Diagnostic Study on Marine Litter Prevention especially relating to Plastics in Coastal Kenya

piled up plastic on the beach with fishermen in the background

The ongoing degradation of the natural environment, especially along coastal areas, through accumulation of non-biodegradable materials such as plastic waste and marine litter, poses a hazard to both human and marine life. This has prompted the call for urgent remedial action by policymakers across the globe.

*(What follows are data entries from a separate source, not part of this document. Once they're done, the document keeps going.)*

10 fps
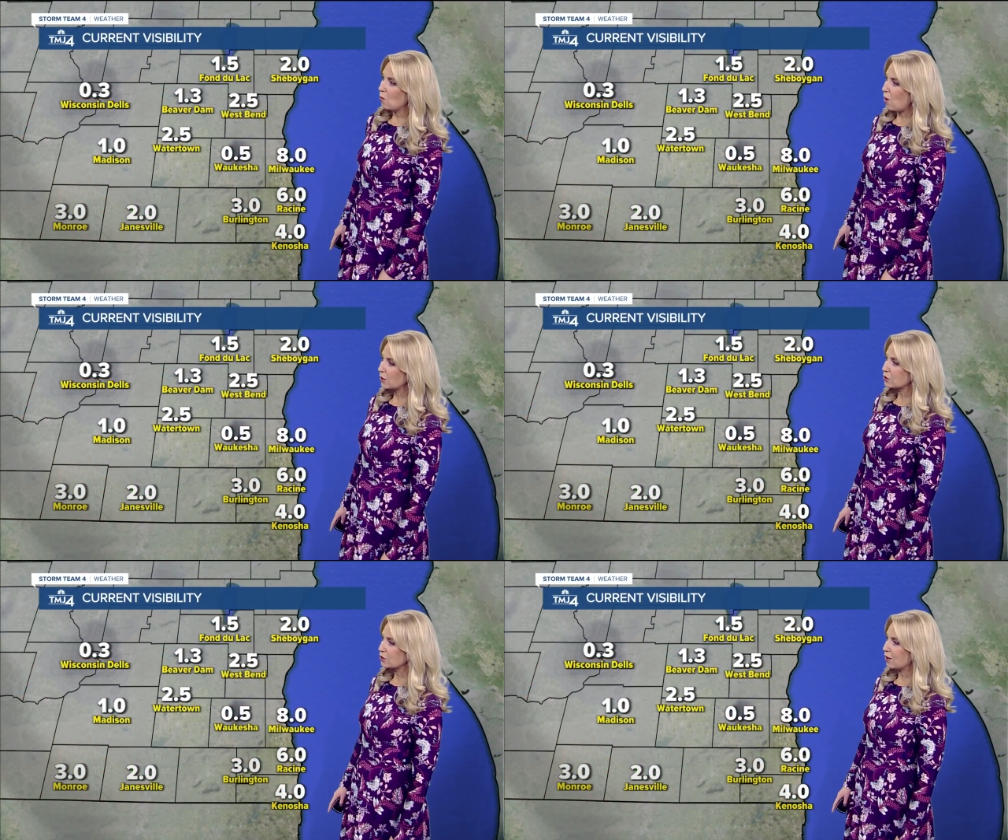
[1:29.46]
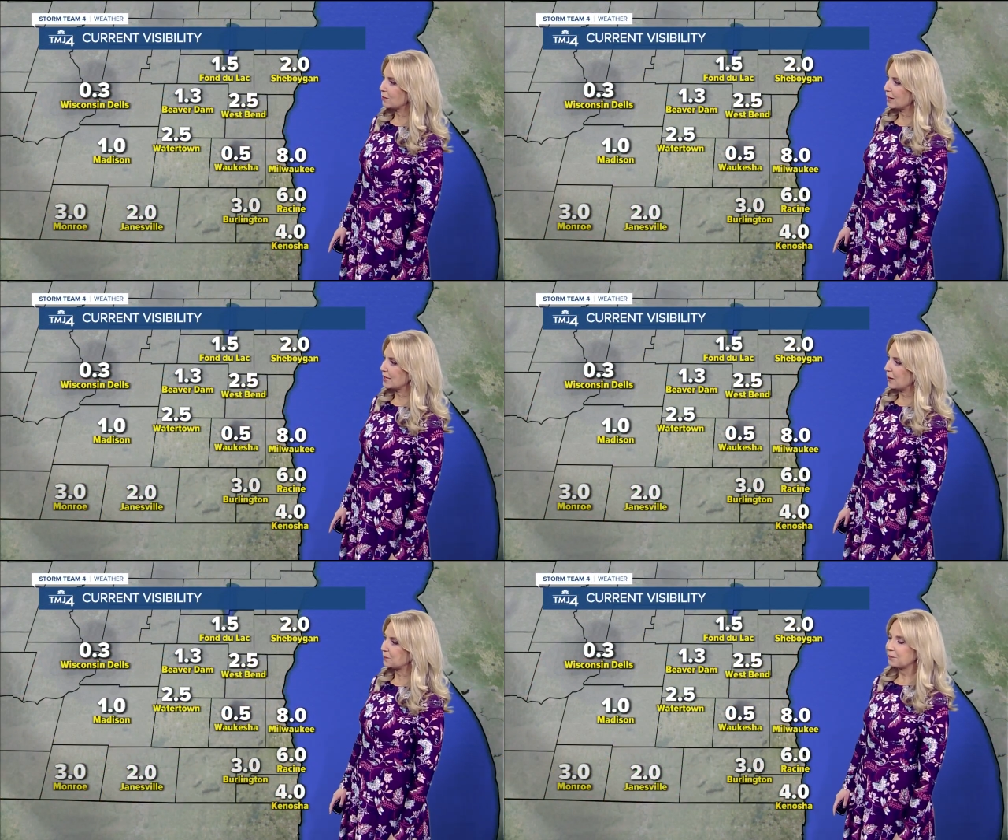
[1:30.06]
Waukesha right
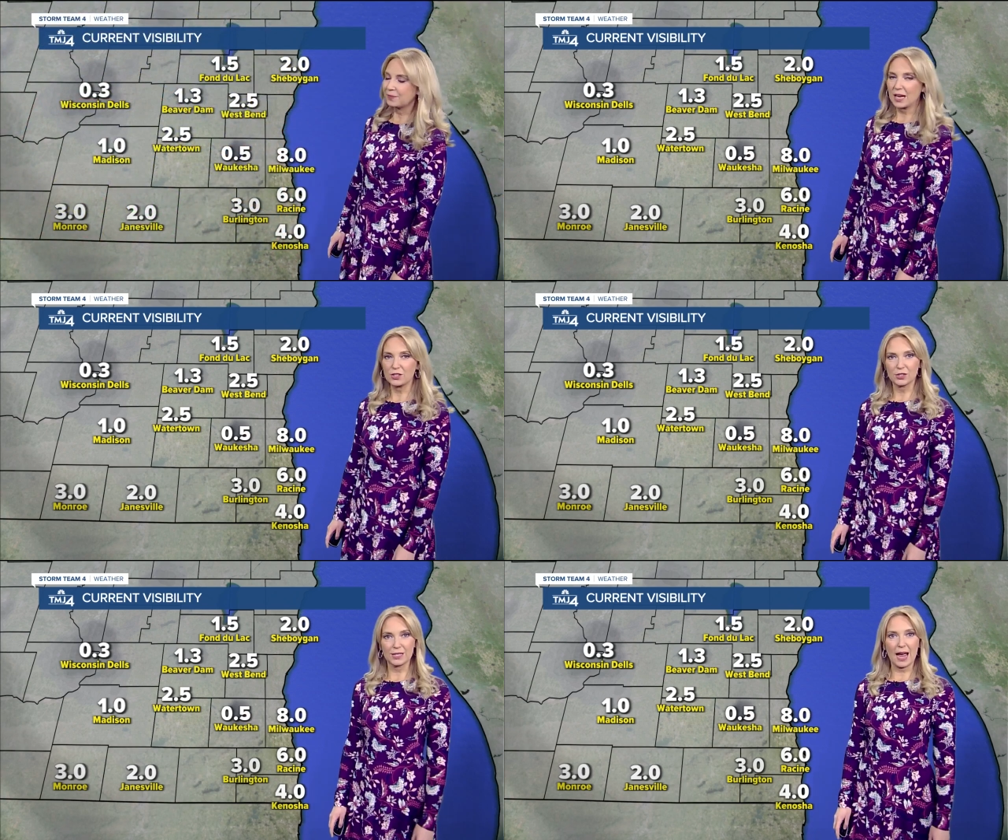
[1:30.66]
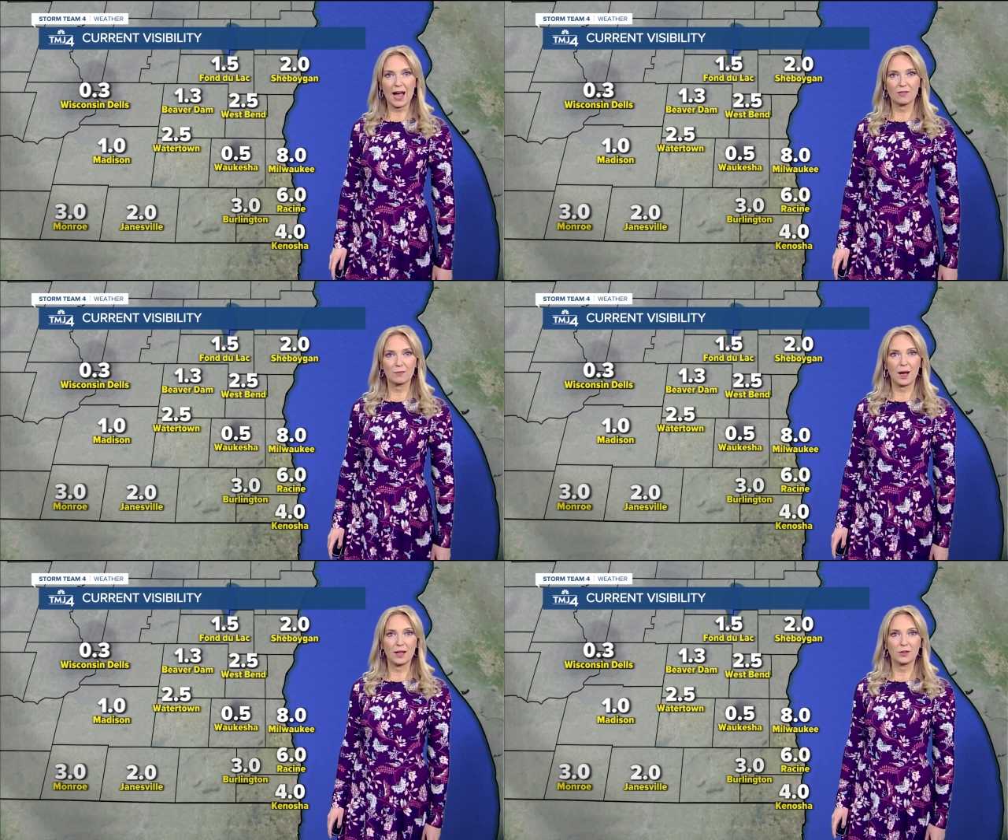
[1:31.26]
now at just a half
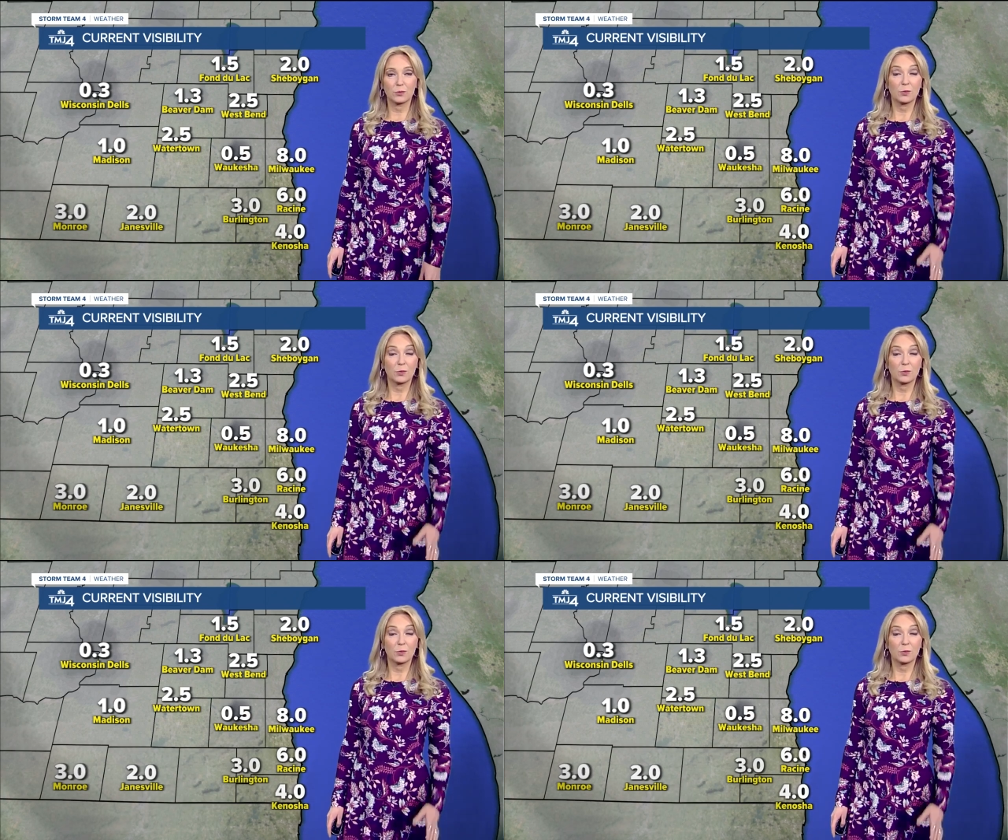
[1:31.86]
mile.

It is estimated that there are currently 150 million metric tonnes of plastics in the oceans worldwide, with approximately 5 to 13 million metric tonnes added annually given prevailing trends in urbanisation, production and consumption. Given the severity of the problem, international and national governments have committed to action-plans to combat marine litter on a national and global scale. The Government of Kenya, through the State Department of Fisheries, Aquaculture and Blue Economy (SDFA&BE) and with support from the World Bank, is currently preparing the Kenya Marine Fisheries and Socio-Economic Development Project (KEMFSED) which has identified marine pollution as a key project area.

The project is one of the targeted activities under the KEMSFED Project aimed at reducing marine litter and plastic pollution. Cardno together with its consortium partner, Resources & Waste Advisory Group, have been selected to carry out the diagnostic study to assess the magnitude of marine litter and plastics along Kenya’s coast. Outputs from the assessment will inform policy on marine litter and guide related future investment in the area.

Learn more about the Resources and Waste Advisory Group

Objectives

The main objective of the project is to boost economic benefits derived from coastal and marine resources. It plans to improve management of priority fisheries and mariculture while simultaneously increasing access to complementary livelihoods in coastal communities. The anticipated outcome of the project is strengthened governance and management of marine fisheries and improved livelihoods along coastal areas.

The study will analyse the scale of marine litter and plastics distribution in the ocean, coast and nearshore environment, targeting priority areas of impact on Kenya’s coastal and marine environment. It will further note the 10 most prevalent plastics and identify their sources and pathways. The assessment will comprise a desk-study complemented by targeted field work that will include data collection, analysis, modelling and key stakeholder consultations.

Cardno’s approach will extend assessments carried out by previous surveys into new areas, using similar and compatible methods. This will reinforce the body of evidence while providing opportunity for adapted methods to be deployed based on experience. Complementing similar work carried out will ensure there is no replication or contradiction with already completed surveys and will leverage existing knowledge.

The study will yield a spatial distribution of plastic waste along Kenyan’s coastal and nearshore environment with waste characterisation and a flow assessment in priority areas. It will thereafter make policy recommendations on eco-friendly, easily recyclable and energy efficient alternatives to the top 10 plastic waste types identified. The assessment report will further outline mitigation activities that reduce, recycle and reuse plastics and recommend action steps to progress the initiatives.

The team will engage closely with the World Bank Task Team Leader, associated government institutions and local partners. A stakeholder forum will follow the assessment to outline recommended options for addressing marine litter and plastic pollution along Kenya’s Coast following the principles of Reduce, Reuse, Recycle and Regulate (4Rs).